3. “Assuming without conceding that issues 1 and 2 are answered in the affirmative, whether the Claimants are entitled to the reliefs in the originating summons?”In arguing issue 1 and 2 together, 3rd Defendant contended that in view of its deposition that there is a dispute as to some of the Claimants being employees of the 3rd Defendant or their employment still subsisting, the issues raised by the Claimants cannot be resolved by way of originating summons. On this, 3rd Defendant referred the court to order 5A of the rules of this court of 2007 and the cases of Amasike V. Reg. Gen.
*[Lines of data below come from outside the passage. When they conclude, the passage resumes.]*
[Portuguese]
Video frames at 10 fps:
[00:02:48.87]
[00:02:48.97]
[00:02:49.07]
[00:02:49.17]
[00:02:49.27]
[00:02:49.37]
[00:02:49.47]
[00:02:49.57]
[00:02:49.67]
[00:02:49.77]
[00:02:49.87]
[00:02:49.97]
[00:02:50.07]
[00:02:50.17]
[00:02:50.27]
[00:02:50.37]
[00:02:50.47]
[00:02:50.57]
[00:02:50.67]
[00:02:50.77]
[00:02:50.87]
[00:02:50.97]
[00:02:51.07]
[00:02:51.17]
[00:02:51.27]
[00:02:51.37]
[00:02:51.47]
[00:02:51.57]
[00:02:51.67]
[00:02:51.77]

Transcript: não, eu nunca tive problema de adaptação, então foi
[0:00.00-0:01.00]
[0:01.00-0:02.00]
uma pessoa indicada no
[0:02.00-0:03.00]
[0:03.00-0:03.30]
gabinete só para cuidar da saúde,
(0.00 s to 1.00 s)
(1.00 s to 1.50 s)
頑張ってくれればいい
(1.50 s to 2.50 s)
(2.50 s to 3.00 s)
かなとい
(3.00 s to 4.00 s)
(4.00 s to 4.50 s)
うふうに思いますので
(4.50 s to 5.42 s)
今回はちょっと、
CAC (2010) LPELR-456 (SC) and Keyamo V. House of Assembly Lagos State (2002) LPELR-1689 (SC).
On its 3rd issue, 3rd Defendant referred the court to sections 11.2(f) (1), 11.2(g) (1) and 11.2(g) (2) of the Regulations Governing conditions of service of it’s senior staff and argued that there are circumstances in which it will have power and right to terminate or dismiss its employee before the attainment of retirement age provided the conditions for such termination or dismissal are complied with.. 3rd Defendant referred the court to the cases of Chukwuh V. S.P.D.S. (1993) LPELR-864 (SC) and Fakuade V. O.A.U.T.H. (1993) NWLR (Pt.291) 47.
3rd Defendant contended that Claimants’ reliefs Nos. 2, 5 and 6 in their originating summons cannot be granted because they will impugn on the right and power of the 3rd Defendant to terminate or dismiss its employees in appropriate cases. 3rd Defendant finally contended that the court cannot rewrite contract between the parties and referred the court to the cases of UBN Ltd V. Sax (Nig) Ltd (1994) LPELR-3399 (SC),
Babatunde V. Bank of the North (2011) LPELR-8249 (SC)
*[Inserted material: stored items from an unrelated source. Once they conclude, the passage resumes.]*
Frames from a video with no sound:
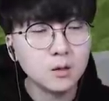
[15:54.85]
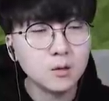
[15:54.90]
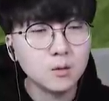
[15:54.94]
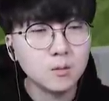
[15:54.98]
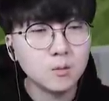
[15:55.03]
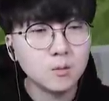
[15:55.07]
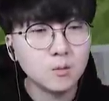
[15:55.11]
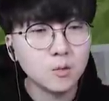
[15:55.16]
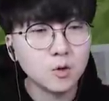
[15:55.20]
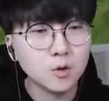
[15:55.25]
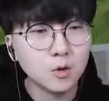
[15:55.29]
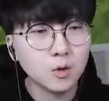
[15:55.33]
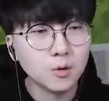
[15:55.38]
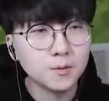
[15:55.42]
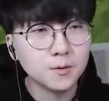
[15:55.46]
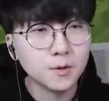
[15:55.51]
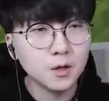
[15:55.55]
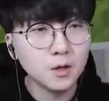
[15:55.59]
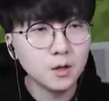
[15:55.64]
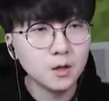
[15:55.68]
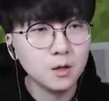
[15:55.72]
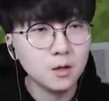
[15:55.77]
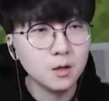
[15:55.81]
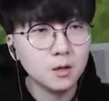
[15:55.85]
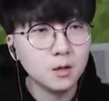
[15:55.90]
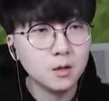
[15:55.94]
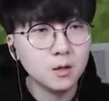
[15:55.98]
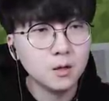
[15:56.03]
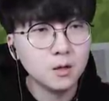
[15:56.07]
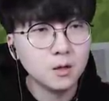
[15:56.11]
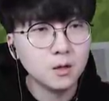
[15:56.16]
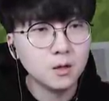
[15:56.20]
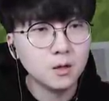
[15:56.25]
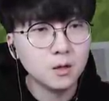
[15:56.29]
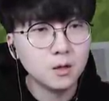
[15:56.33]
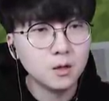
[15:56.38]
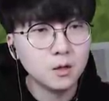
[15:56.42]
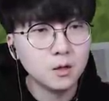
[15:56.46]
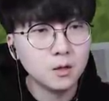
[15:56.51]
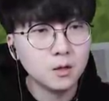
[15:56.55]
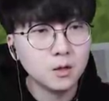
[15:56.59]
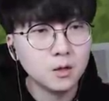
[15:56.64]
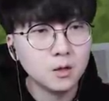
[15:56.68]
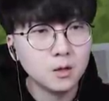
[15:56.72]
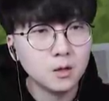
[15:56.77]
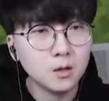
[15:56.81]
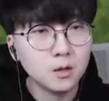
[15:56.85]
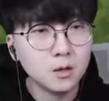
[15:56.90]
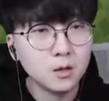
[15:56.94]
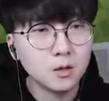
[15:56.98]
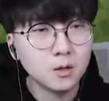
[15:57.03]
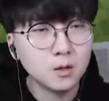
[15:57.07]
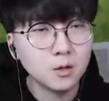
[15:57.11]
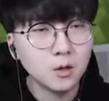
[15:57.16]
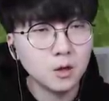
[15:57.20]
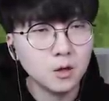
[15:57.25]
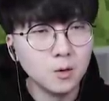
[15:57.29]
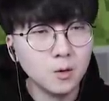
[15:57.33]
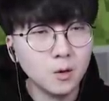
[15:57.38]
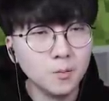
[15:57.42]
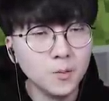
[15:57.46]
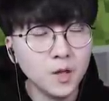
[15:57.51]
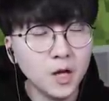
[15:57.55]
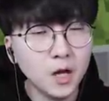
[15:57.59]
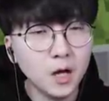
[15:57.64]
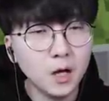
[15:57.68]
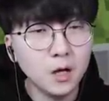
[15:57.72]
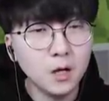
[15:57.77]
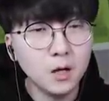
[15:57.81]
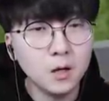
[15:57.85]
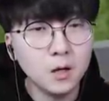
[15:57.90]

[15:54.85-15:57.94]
뭐더 없어? 너는 없나?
Owoniboys Technical Services Ltd V. UBN Ltd (2003) NWLR (Pt.844) 545
In their reply on point of law to the 1st and 2nd Defendants, Claimants submitted that the ist and 2nd Defendants are not only necessary parties to be joined in this suit but desirable parties as well in the light of the reliefs claimed and the depositions contained in their affidavit in support of the originating summons. They also submitted that the issue of nonpayment of their salaries cannot be effectually and completely determined without the presence of the ist and 2nd Defendants, being that it was the 1st Defendant that ordered the stoppage of their salaries. In deciding on misjoinder of Parties, they referred the Court to order 13 rule 14(1) of the rules of this Hon. Court, 2017 and the following cases;
Green V Green (1987) NWLR (Pt. 61),480
Olawole V Jimoh (2013) NWLR (Pt. 1371),362
L.S.B.P.C. V Purification Tech (Nig.) Ltd. (2013) NWLR (Pt.1352), 82
It was their submission that the case of Chinwo V Rivers State University of Science & Technology cited by the ist and 2nd Defendants is inapplicable in this matter.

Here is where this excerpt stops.